**Exercise instructions**: I'd like the entries that follow repeated exactly, with the pictures left out.

**Collected data entries**:

....................

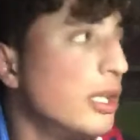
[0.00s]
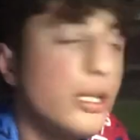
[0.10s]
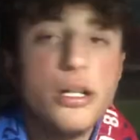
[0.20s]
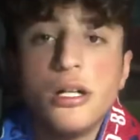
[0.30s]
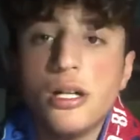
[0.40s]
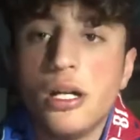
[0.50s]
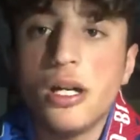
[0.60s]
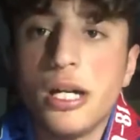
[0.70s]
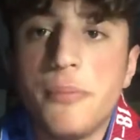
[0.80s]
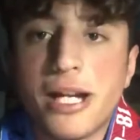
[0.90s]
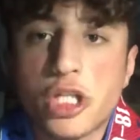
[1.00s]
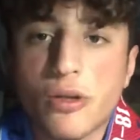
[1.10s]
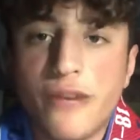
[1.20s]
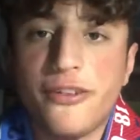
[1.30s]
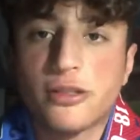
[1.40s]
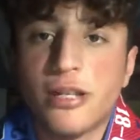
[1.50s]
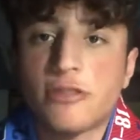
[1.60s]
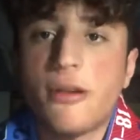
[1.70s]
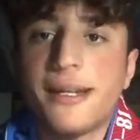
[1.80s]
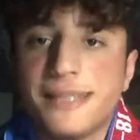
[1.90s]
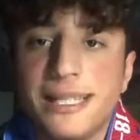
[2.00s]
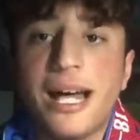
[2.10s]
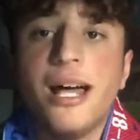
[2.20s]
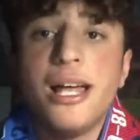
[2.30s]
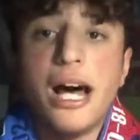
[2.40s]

Uh, il Barcellona ha fatto la sua partita,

....................

**Solution for this task**:
[0.00s]
[0.10s]
[0.20s]
[0.30s]
[0.40s]
[0.50s]
[0.60s]
[0.70s]
[0.80s]
[0.90s]
[1.00s]
[1.10s]
[1.20s]
[1.30s]
[1.40s]
[1.50s]
[1.60s]
[1.70s]
[1.80s]
[1.90s]
[2.00s]
[2.10s]
[2.20s]
[2.30s]
[2.40s]

Uh, il Barcellona ha fatto la sua partita,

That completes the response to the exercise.